DisguisOR: holistic face anonymization for the operating room.

PURPOSE: Recent advances in Surgical Data Science (SDS) have contributed to an increase in video recordings from hospital environments. While methods such as surgical workflow recognition show potential in increasing the quality of patient care, the quantity of video data has surpassed the scale at which images can be manually anonymized. Existing automated 2D anonymization methods under-perform in Operating Rooms (OR), due to occlusions and obstructions. We propose to anonymize multi-view OR recordings using 3D data from multiple camera streams. METHODS: RGB and depth images from multiple cameras are fused into a 3D point cloud representation of the scene. We then detect each individual's face in 3D by regressing a parametric human mesh model onto detected 3D human keypoints and aligning the face mesh with the fused 3D point cloud. The mesh model is rendered into every acquired camera view, replacing each individual's face. RESULTS: Our method shows promise in locating faces at a higher rate than existing approaches.
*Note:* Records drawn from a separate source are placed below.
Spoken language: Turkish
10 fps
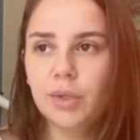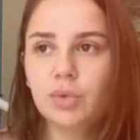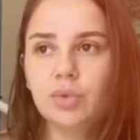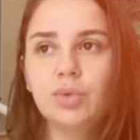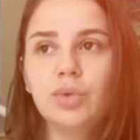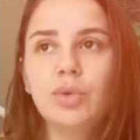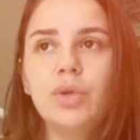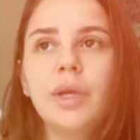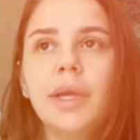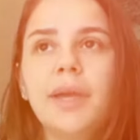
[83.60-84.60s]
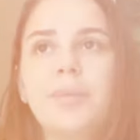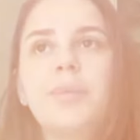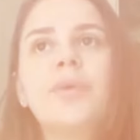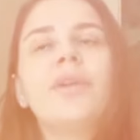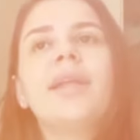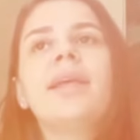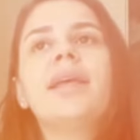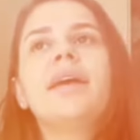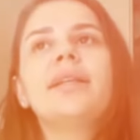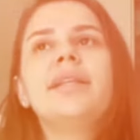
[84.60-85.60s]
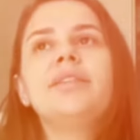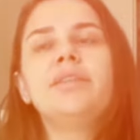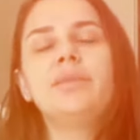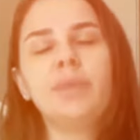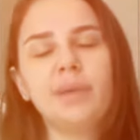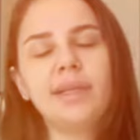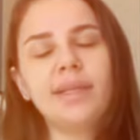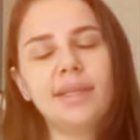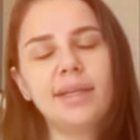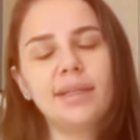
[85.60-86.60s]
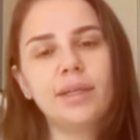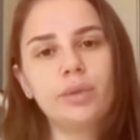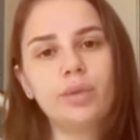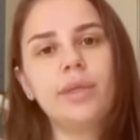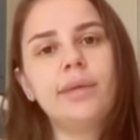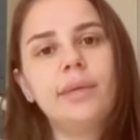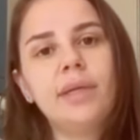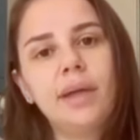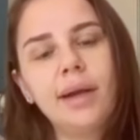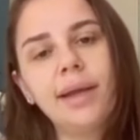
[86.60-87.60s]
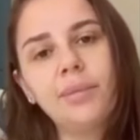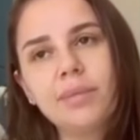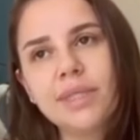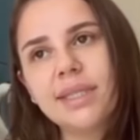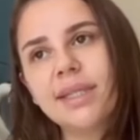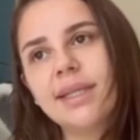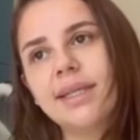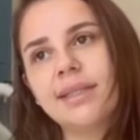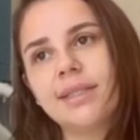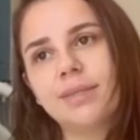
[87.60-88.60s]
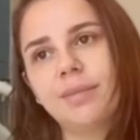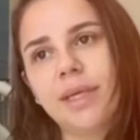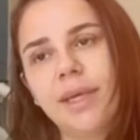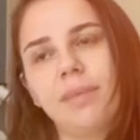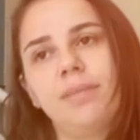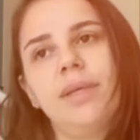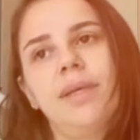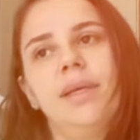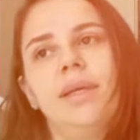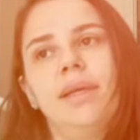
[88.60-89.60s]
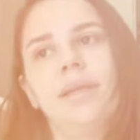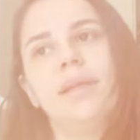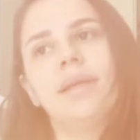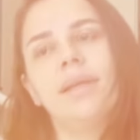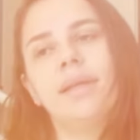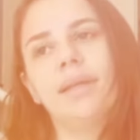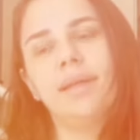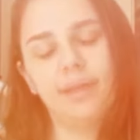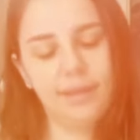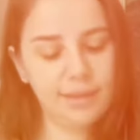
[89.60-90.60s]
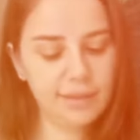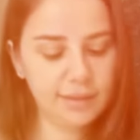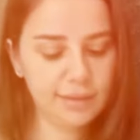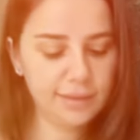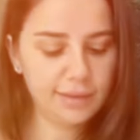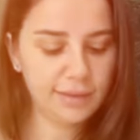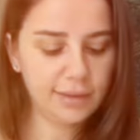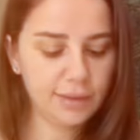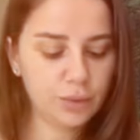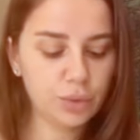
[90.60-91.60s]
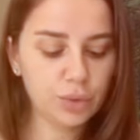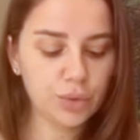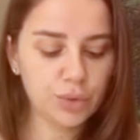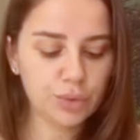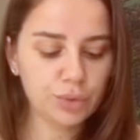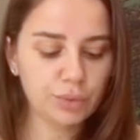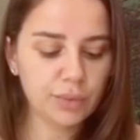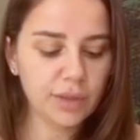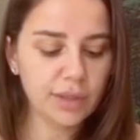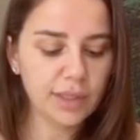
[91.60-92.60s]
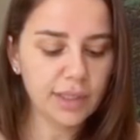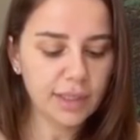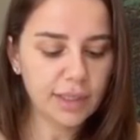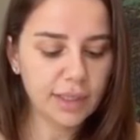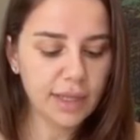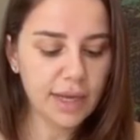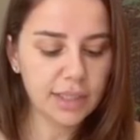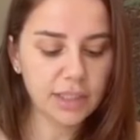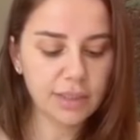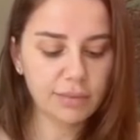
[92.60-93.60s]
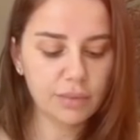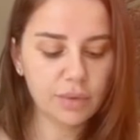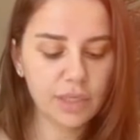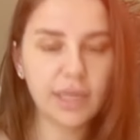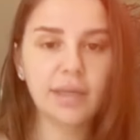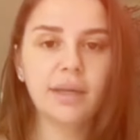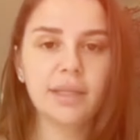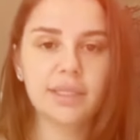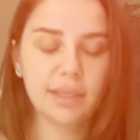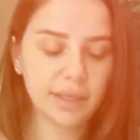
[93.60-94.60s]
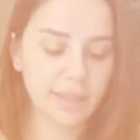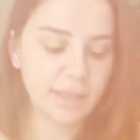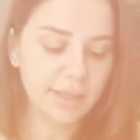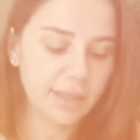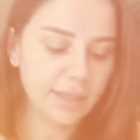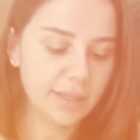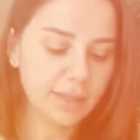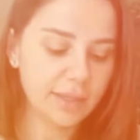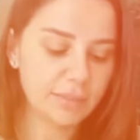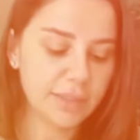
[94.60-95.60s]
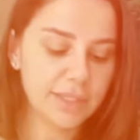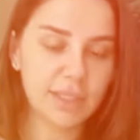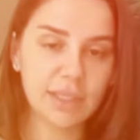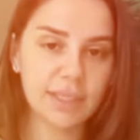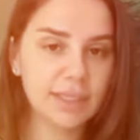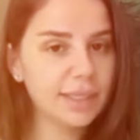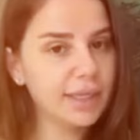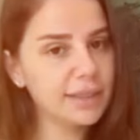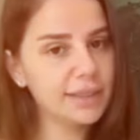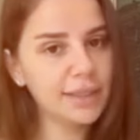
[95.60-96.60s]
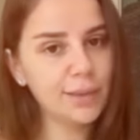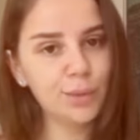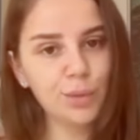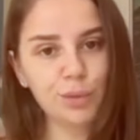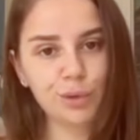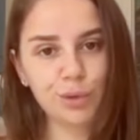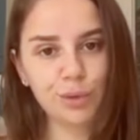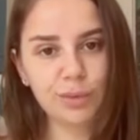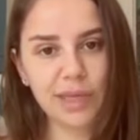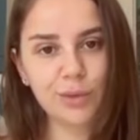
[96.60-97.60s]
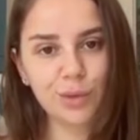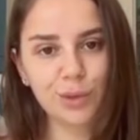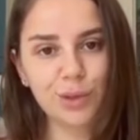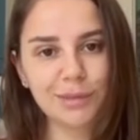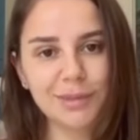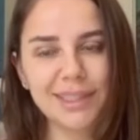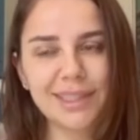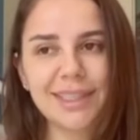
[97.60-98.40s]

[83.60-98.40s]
Çünkü hep böyle kendi içimde beni tanıyanlar çok iyi bilirler. Hep bir şeylere yetişmek, hep bir e, koşuşturma, her şeyim böyle alelacele Bence Allah dedi ki yani sen durmuyorsun ben durdurayım seni.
DisguisOR produces geometrically consistent anonymizations for each camera view, enabling more realistic anonymization that is less detrimental to downstream tasks. CONCLUSION: Frequent obstructions and crowding in operating rooms leaves significant room for improvement for off-the-shelf anonymization methods. DisguisOR addresses privacy on a scene level and has the potential to facilitate further research in SDS.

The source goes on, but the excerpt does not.